> **What to do**:
Your answer must be an exact copy of the data below, minus any pictures.

(Records excerpted from a collection)
- - -
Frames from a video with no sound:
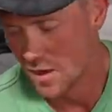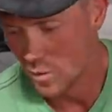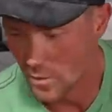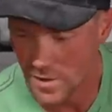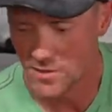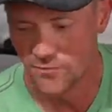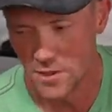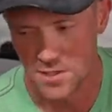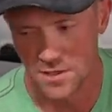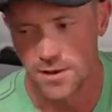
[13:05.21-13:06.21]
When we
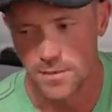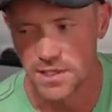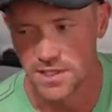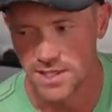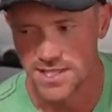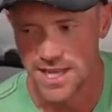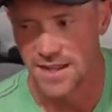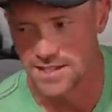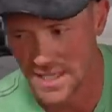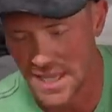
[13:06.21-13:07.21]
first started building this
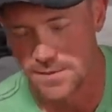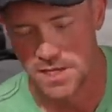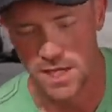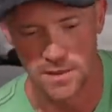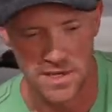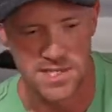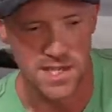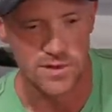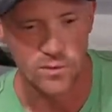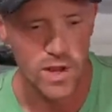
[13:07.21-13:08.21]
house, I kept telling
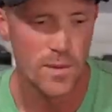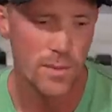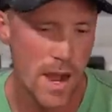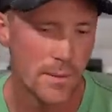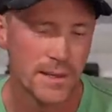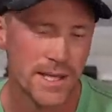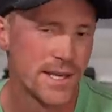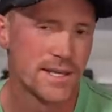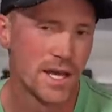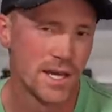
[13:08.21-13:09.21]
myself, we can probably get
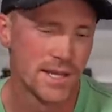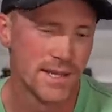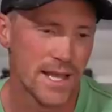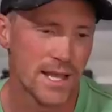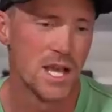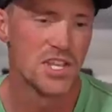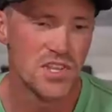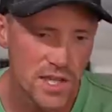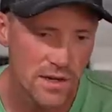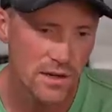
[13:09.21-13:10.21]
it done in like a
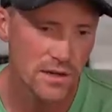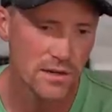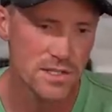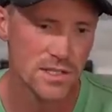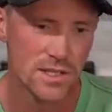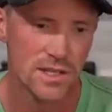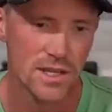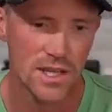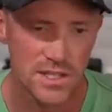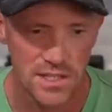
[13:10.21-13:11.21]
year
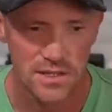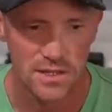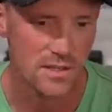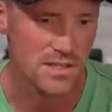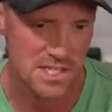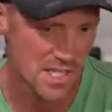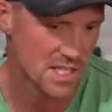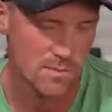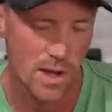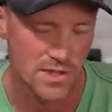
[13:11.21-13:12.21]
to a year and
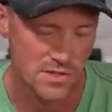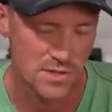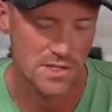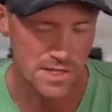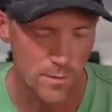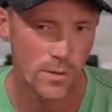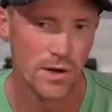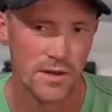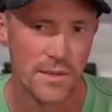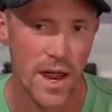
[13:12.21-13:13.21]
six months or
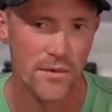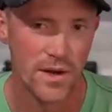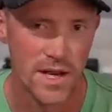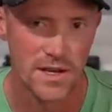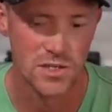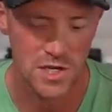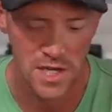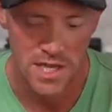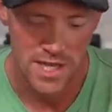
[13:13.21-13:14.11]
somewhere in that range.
- - -
> **Result**:
Frames from a video with no sound:
[13:05.21-13:06.21]
When we
[13:06.21-13:07.21]
first started building this
[13:07.21-13:08.21]
house, I kept telling
[13:08.21-13:09.21]
myself, we can probably get
[13:09.21-13:10.21]
it done in like a
[13:10.21-13:11.21]
year
[13:11.21-13:12.21]
to a year and
[13:12.21-13:13.21]
six months or
[13:13.21-13:14.11]
somewhere in that range.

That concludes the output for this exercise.